┌────────

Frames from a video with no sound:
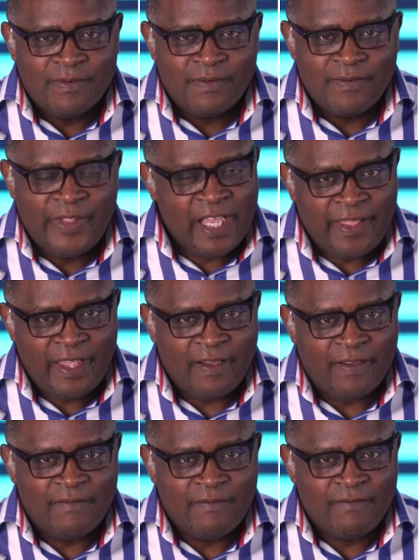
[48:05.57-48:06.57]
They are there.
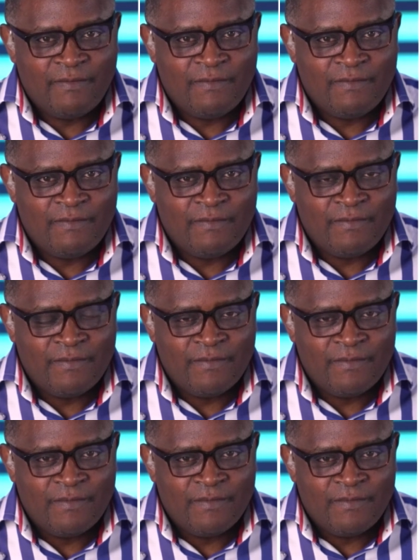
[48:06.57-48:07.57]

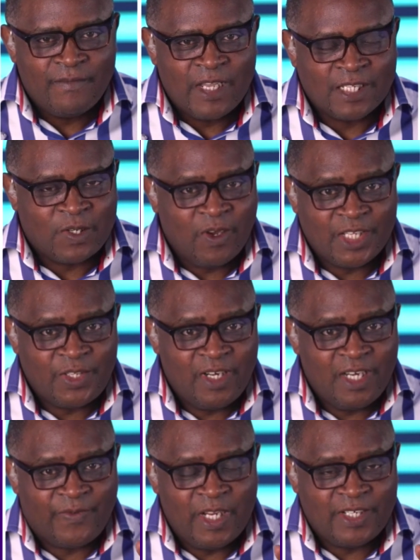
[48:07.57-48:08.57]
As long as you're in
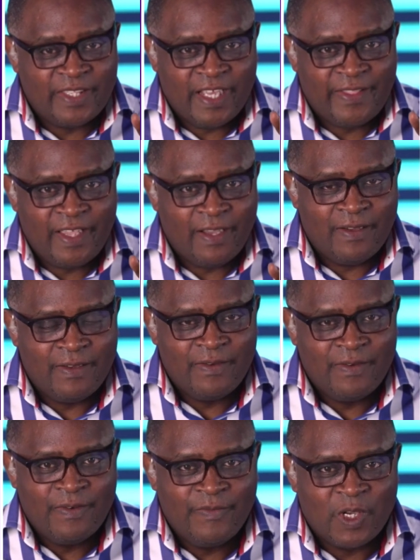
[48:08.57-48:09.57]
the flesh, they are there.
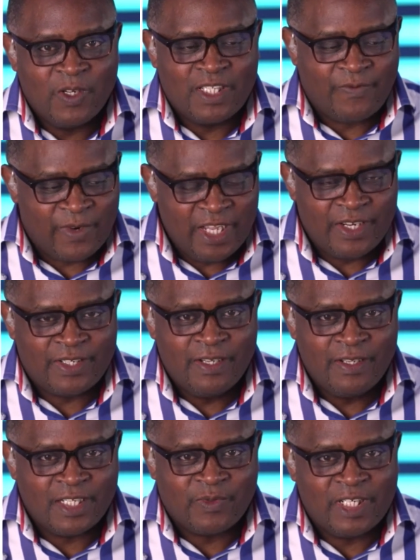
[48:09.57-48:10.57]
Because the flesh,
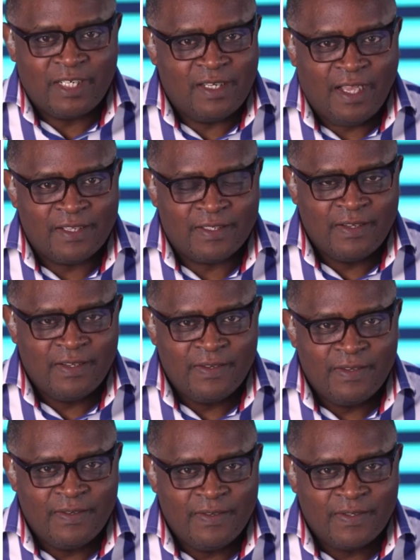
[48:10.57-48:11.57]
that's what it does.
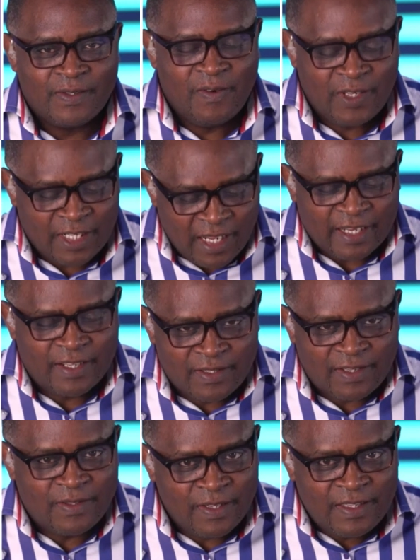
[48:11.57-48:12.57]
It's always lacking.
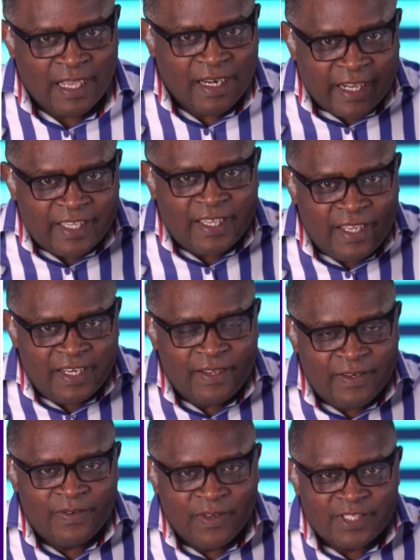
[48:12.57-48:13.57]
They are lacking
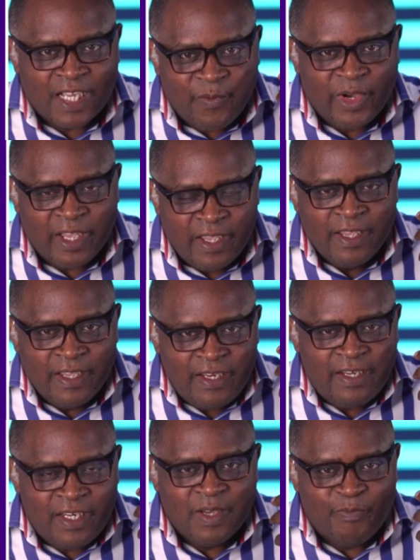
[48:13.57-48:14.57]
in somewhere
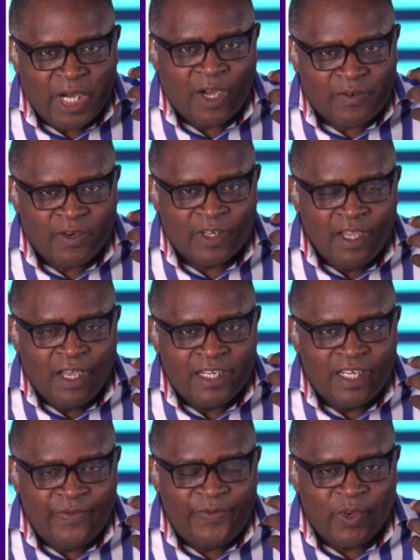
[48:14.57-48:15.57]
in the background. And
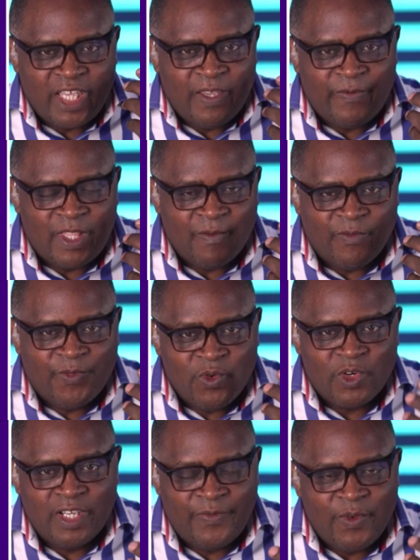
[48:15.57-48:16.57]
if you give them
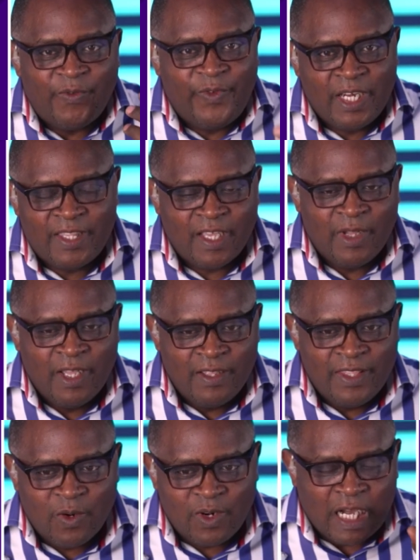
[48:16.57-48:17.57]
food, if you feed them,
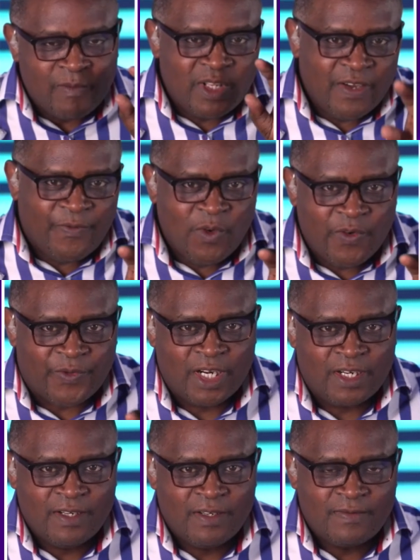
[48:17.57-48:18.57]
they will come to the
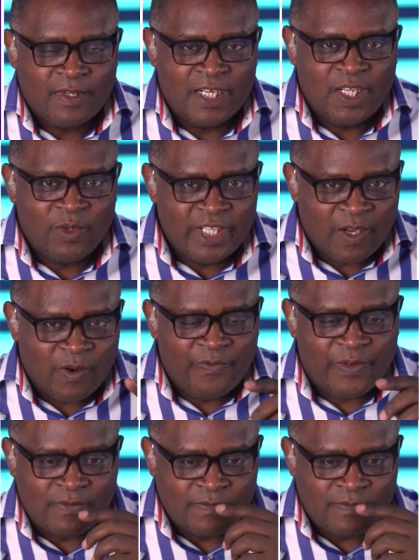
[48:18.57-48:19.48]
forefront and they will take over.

└────────

▶ [Directions] For each entry above, write it out again exactly but leave out any picture.

▶ [Written answer]
Frames from a video with no sound:
[48:05.57-48:06.57]
They are there.
[48:06.57-48:07.57]

[48:07.57-48:08.57]
As long as you're in
[48:08.57-48:09.57]
the flesh, they are there.
[48:09.57-48:10.57]
Because the flesh,
[48:10.57-48:11.57]
that's what it does.
[48:11.57-48:12.57]
It's always lacking.
[48:12.57-48:13.57]
They are lacking
[48:13.57-48:14.57]
in somewhere
[48:14.57-48:15.57]
in the background. And
[48:15.57-48:16.57]
if you give them
[48:16.57-48:17.57]
food, if you feed them,
[48:17.57-48:18.57]
they will come to the
[48:18.57-48:19.48]
forefront and they will take over.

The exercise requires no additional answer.